- [What to produce] Where the line holding "[00:00:04.00 to 00:00:05.00]" appears, start copying, and continue exactly through the last line of the listing, skipping pictures.

** Opening Dataset content block **

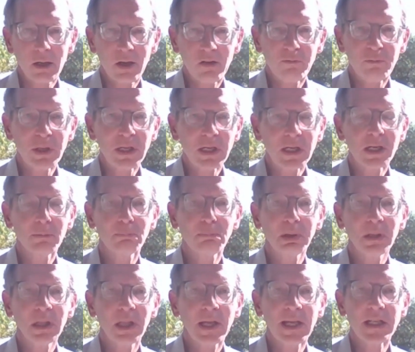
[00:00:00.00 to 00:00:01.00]
have been
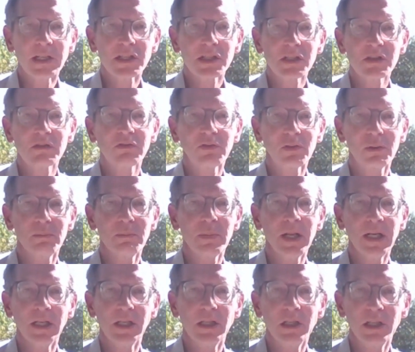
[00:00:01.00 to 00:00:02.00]
complaints for
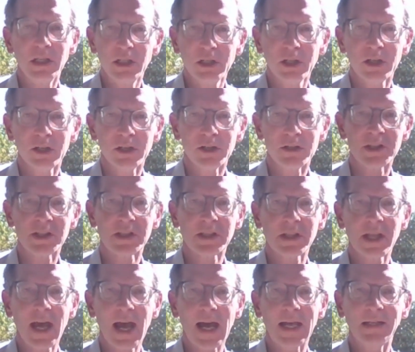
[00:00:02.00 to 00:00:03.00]
many years
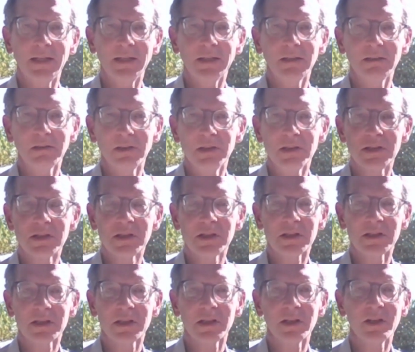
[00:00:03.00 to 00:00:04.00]
that this
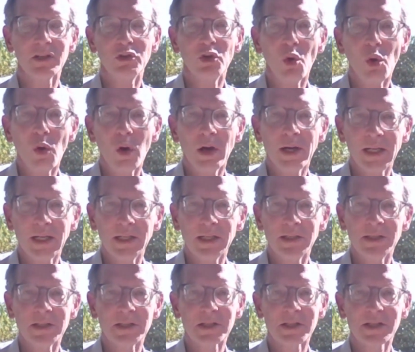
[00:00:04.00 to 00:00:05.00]
is an
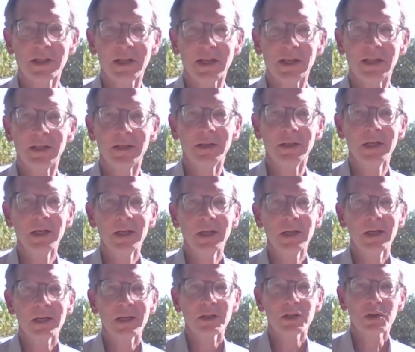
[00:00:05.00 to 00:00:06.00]
annoyance and
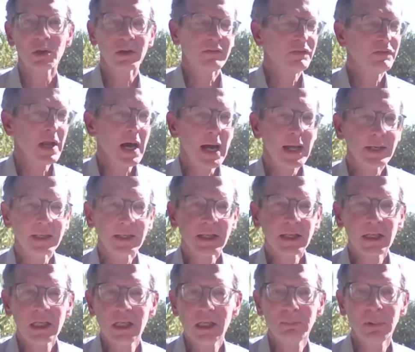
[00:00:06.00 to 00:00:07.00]
sort of not in
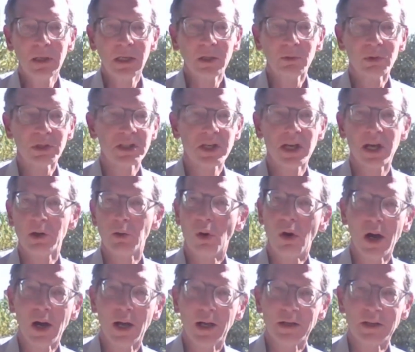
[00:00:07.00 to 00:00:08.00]
keeping with
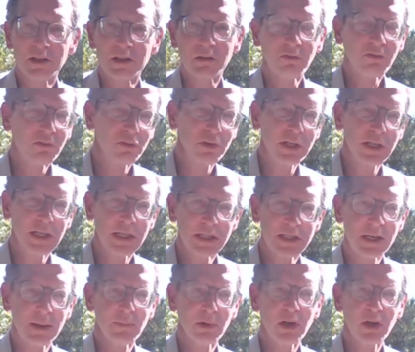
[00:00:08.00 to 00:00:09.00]
Taiwan as a free and
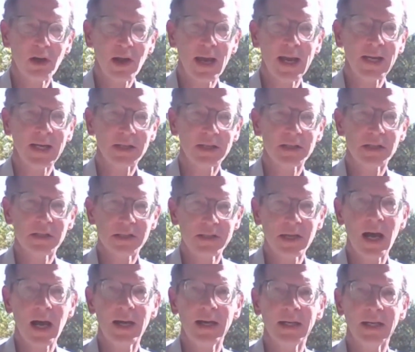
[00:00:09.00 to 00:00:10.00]
democratic
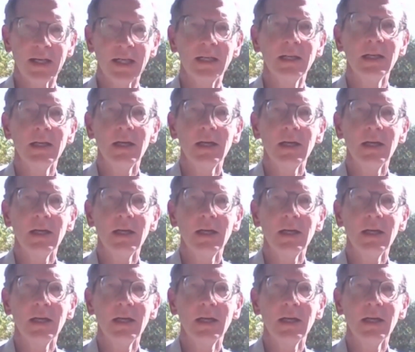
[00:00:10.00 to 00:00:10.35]
society.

** Closing Dataset content block **

- [The completed task]
[00:00:04.00 to 00:00:05.00]
is an
[00:00:05.00 to 00:00:06.00]
annoyance and
[00:00:06.00 to 00:00:07.00]
sort of not in
[00:00:07.00 to 00:00:08.00]
keeping with
[00:00:08.00 to 00:00:09.00]
Taiwan as a free and
[00:00:09.00 to 00:00:10.00]
democratic
[00:00:10.00 to 00:00:10.35]
society.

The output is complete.